(Dataset items)
:::::
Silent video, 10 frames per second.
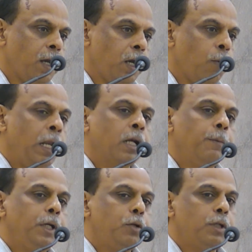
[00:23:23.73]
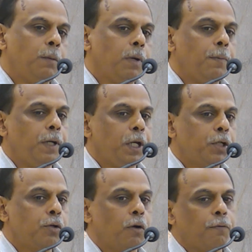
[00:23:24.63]
When coming to the
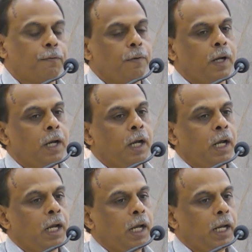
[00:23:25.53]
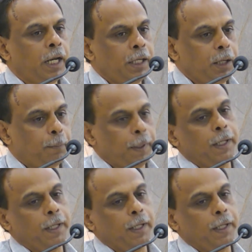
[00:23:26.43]
implementation of NEP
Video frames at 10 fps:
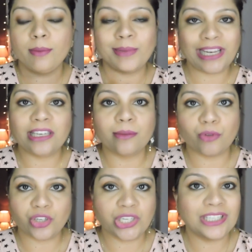blending
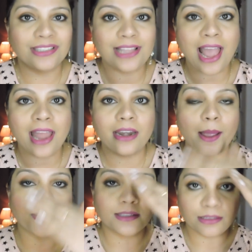brushes than
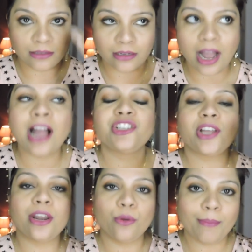the
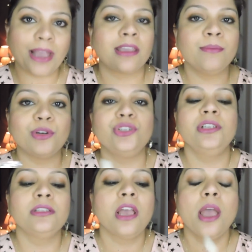eyeshadow packing
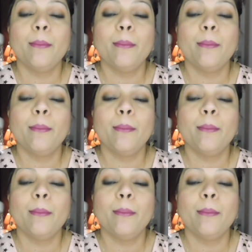brushes,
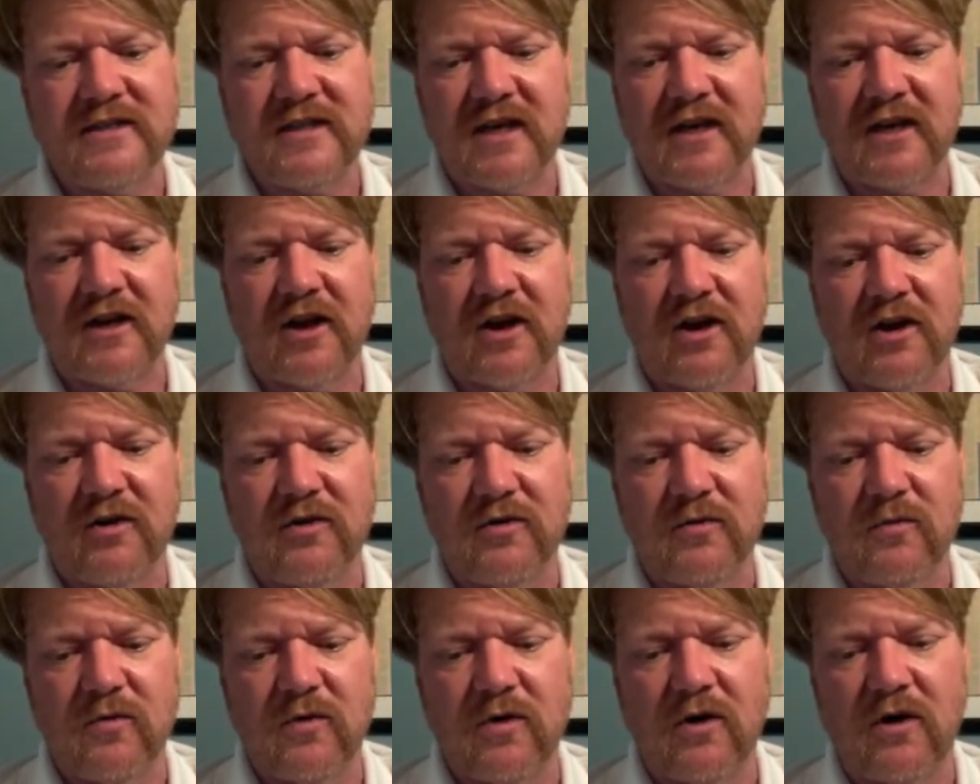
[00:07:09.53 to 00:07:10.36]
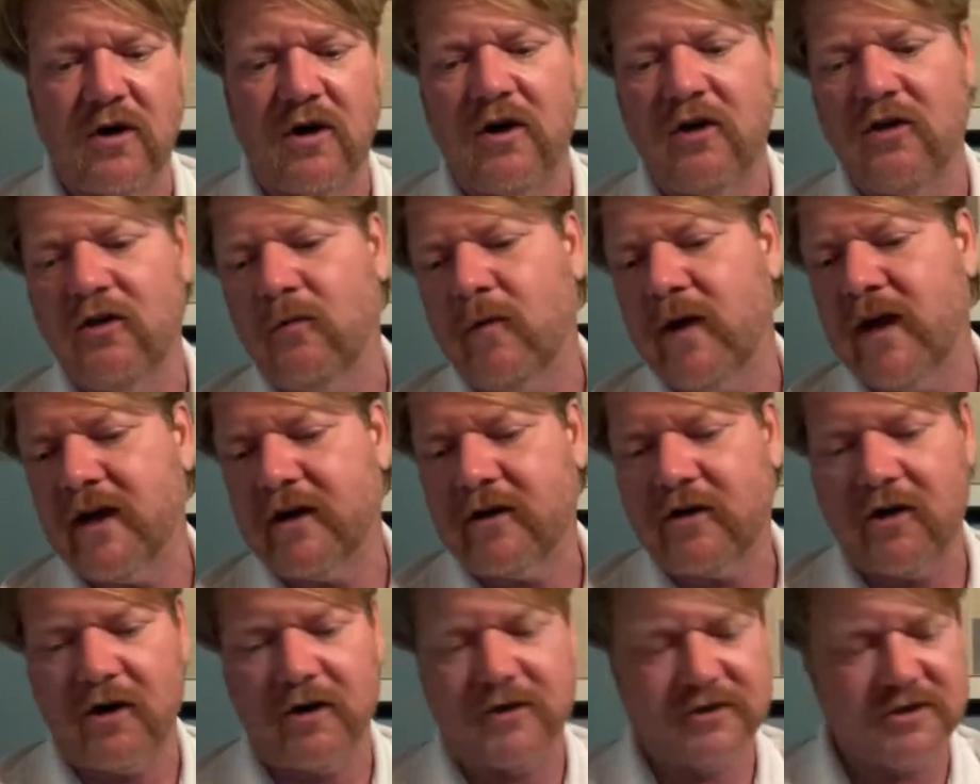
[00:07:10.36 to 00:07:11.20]
that go all the way
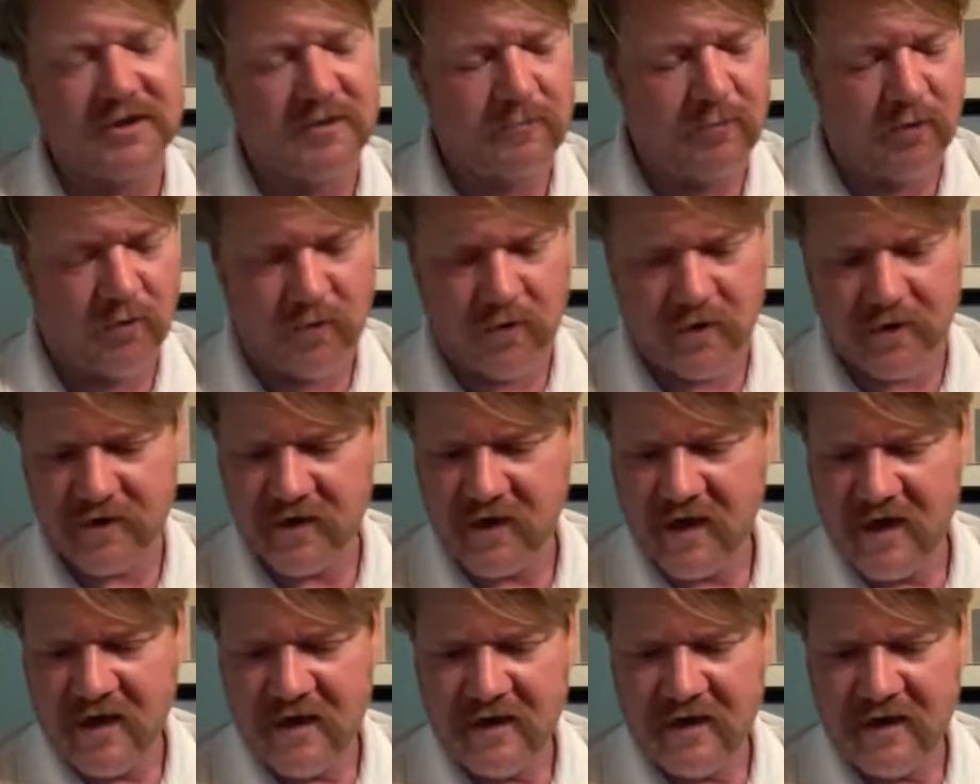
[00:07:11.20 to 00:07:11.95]
across the board,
:::::
• **TASK REQUIREMENTS**
Copy the lines of the records, beginning where the line containing "[00:07:09.53 to 00:07:10.36]" appears and continuing through the final line, exactly and with no pictures.

• **TASK RESULT**
[00:07:09.53 to 00:07:10.36]
[00:07:10.36 to 00:07:11.20]
that go all the way
[00:07:11.20 to 00:07:11.95]
across the board,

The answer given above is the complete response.